Fotoreproductie van het schilderij Het offer van Abraham door Il Sodoma in de Dom te Pisa, Italië 1860 - 1881
print, photography, gelatin-silver-print
11_renaissance
photography
gelatin-silver-print
history-painting
nude
Dimensions: height 256 mm, width 202 mm
Copyright: Rijks Museum: Open Domain
Curator: Here we have a gelatin-silver print from between 1860 and 1881 by Giacomo Brogi. It’s a photographic reproduction of Il Sodoma's painting "The Sacrifice of Abraham," which resides in the Pisa Cathedral, in Italy. Editor: Gosh, talk about a tense scene, right? Even in this monochromatic image, the weight of the impending action is palpable. Abraham looks enormous, about to strike, and Isaac looks vulnerable and pleading. Curator: The story itself is one freighted with issues.

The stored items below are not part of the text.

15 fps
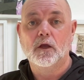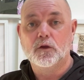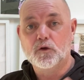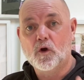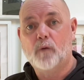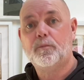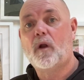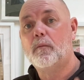
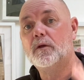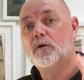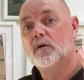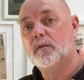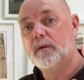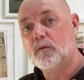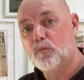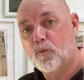you're probably going
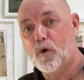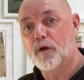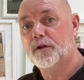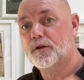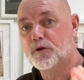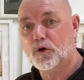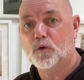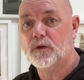to be one of
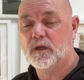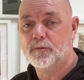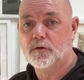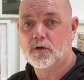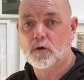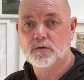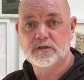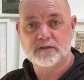the goalkeeping
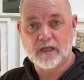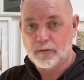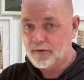coaches thatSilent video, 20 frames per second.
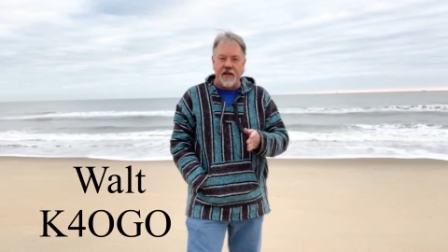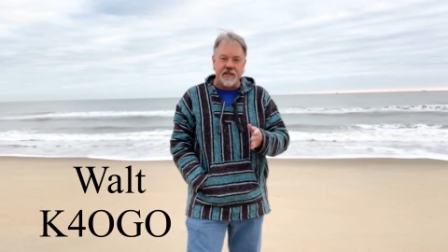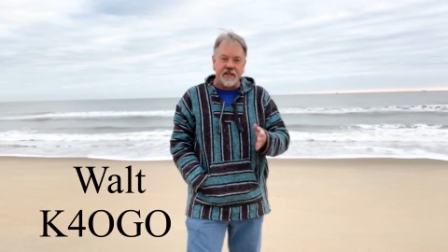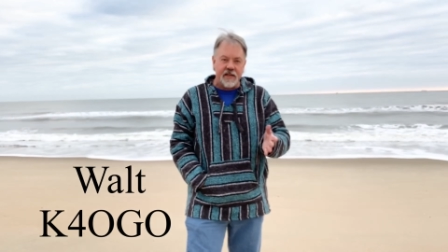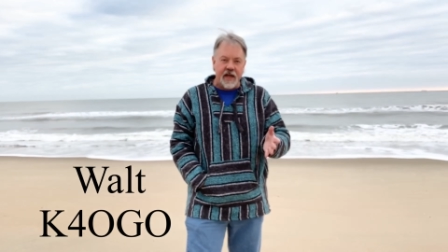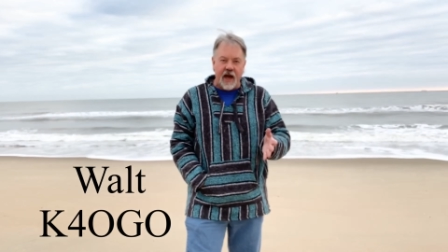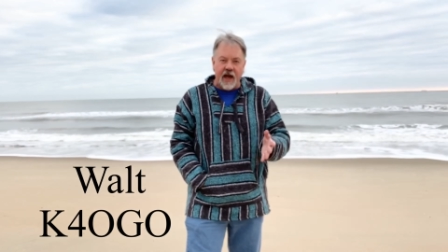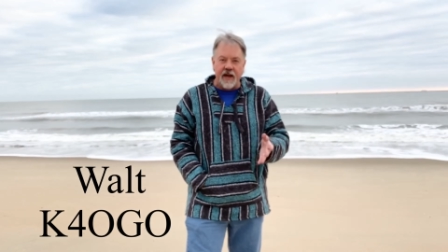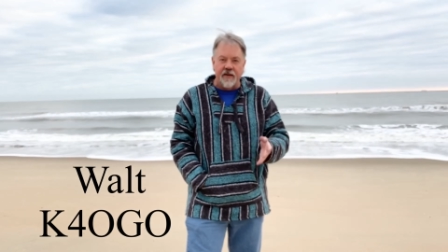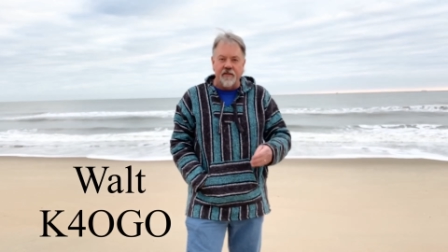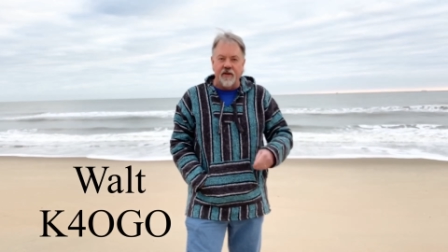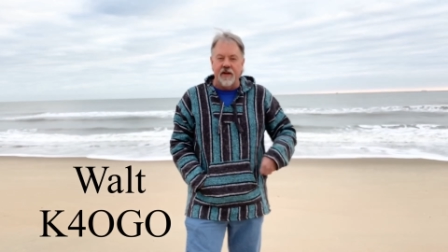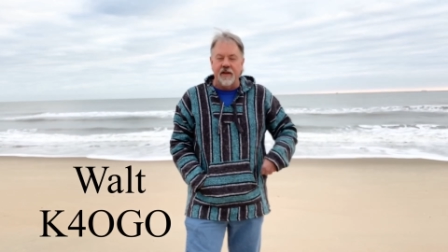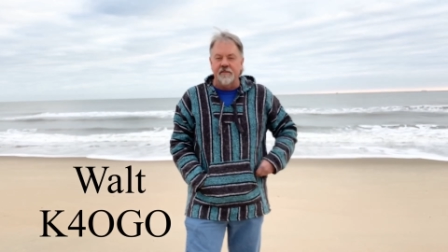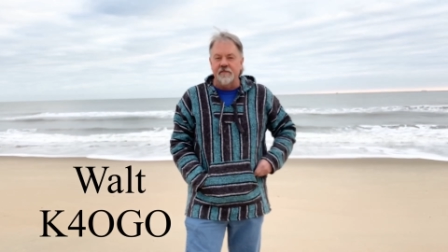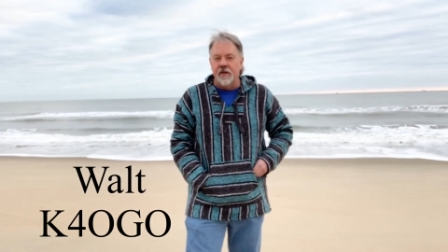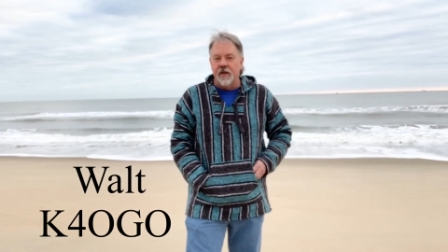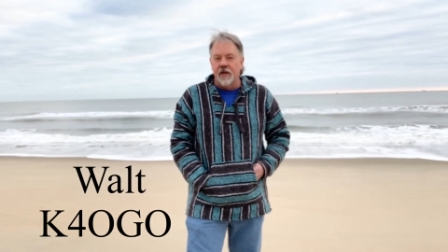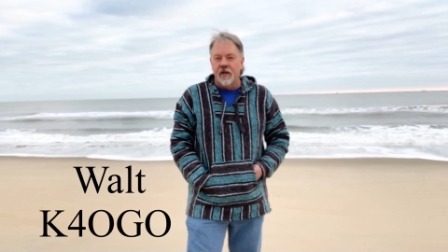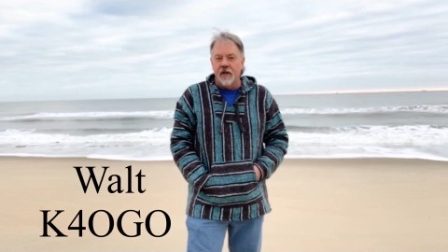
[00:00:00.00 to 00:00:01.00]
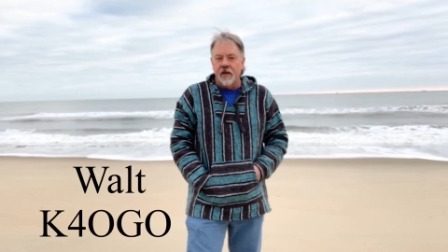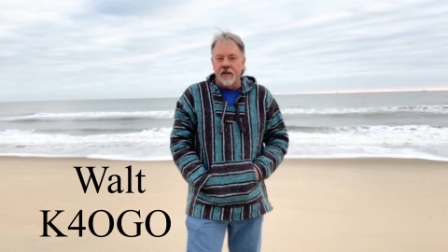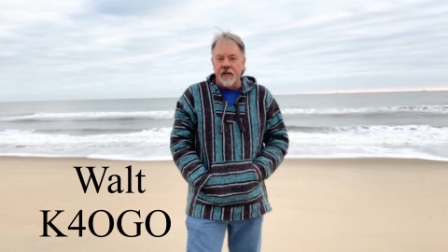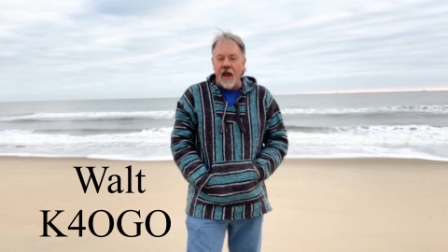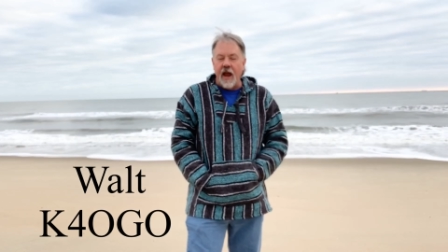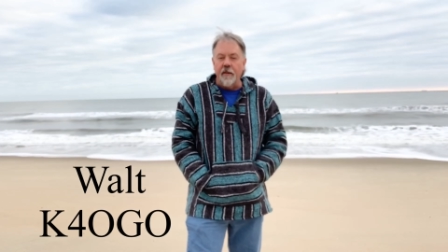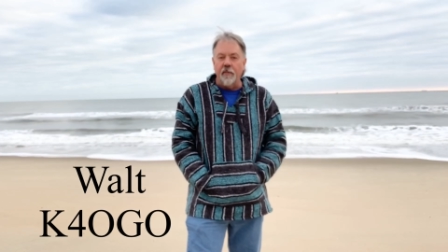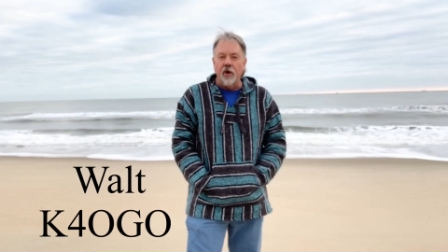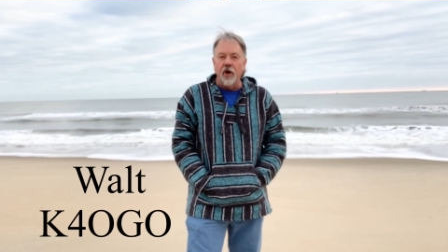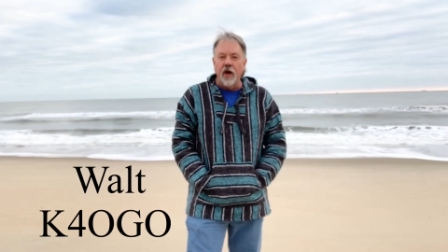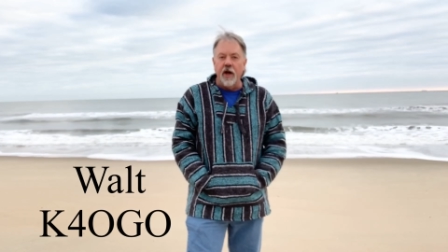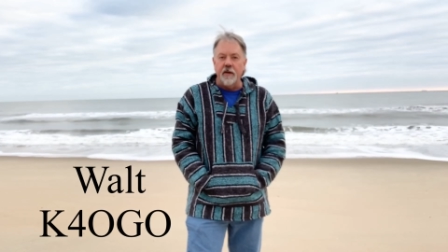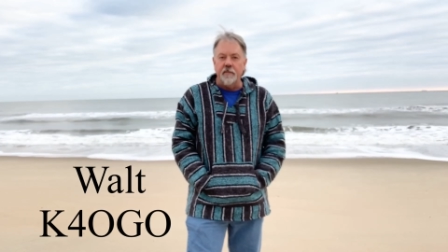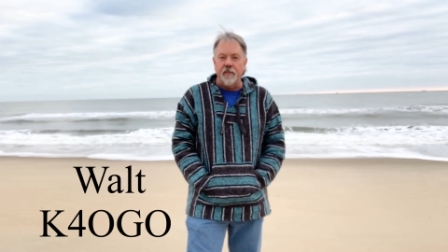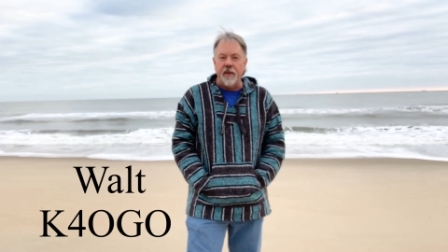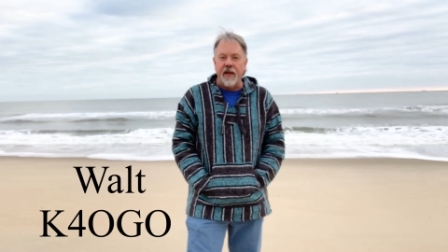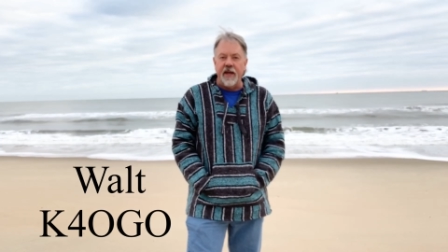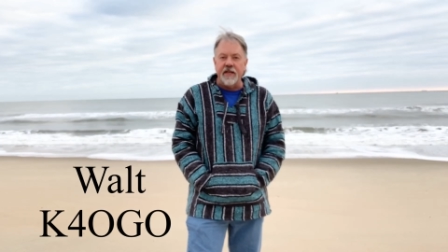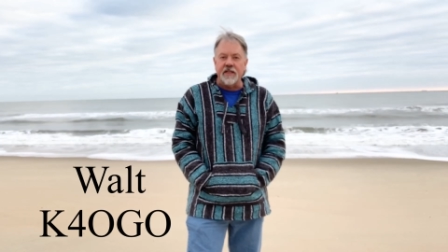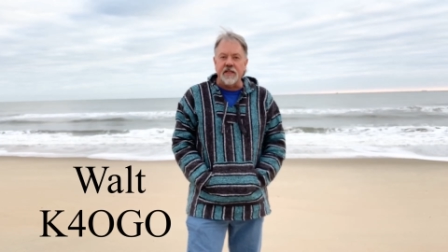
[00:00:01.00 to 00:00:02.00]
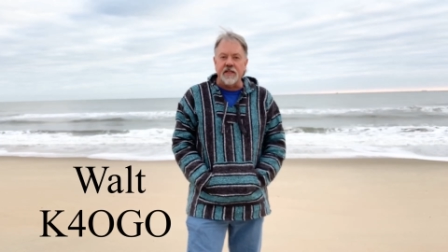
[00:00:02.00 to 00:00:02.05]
It's kind of a neighborhood beach.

God asks Abraham to prove his faith by sacrificing his only son. Abraham is about to complete the act, when an angel intervenes, staying his hand. Brogi captures this intense moment in Sodoma's rendition. You really feel the struggle, don’t you? Editor: Absolutely. The tension is clearly depicted through their bodies – Abraham's raised arm with the sword and Isaac cowering on the altar, partially nude. The composition centers patriarchal authority. Do you feel there’s also a critique of religious fanaticism there? Curator: Possibly, though Sodoma’s original painting leans more into the heroic. Brogi's photograph introduces another layer, I think. The print flattens the colour and somehow renders the figures more human, fragile almost. What do you think? Editor: True. And Brogi making a reproduction is a statement itself. It broadens the narrative beyond the church walls. To create prints and allow it to disseminate to different communities, is like interrogating those long standing religious power dynamics. It feels… subversive? Curator: Subversive is interesting here, I like that. Yes, taking a powerful Renaissance painting, disseminating the message beyond a certain elite is subversive. Now you have given me much to reflect on, that really reframes how I’ve looked at this today! Editor: Same here! I came into it ready to focus on what I see as patriarchal trauma and it ended up offering even more angles of inquiry into art's power and reach.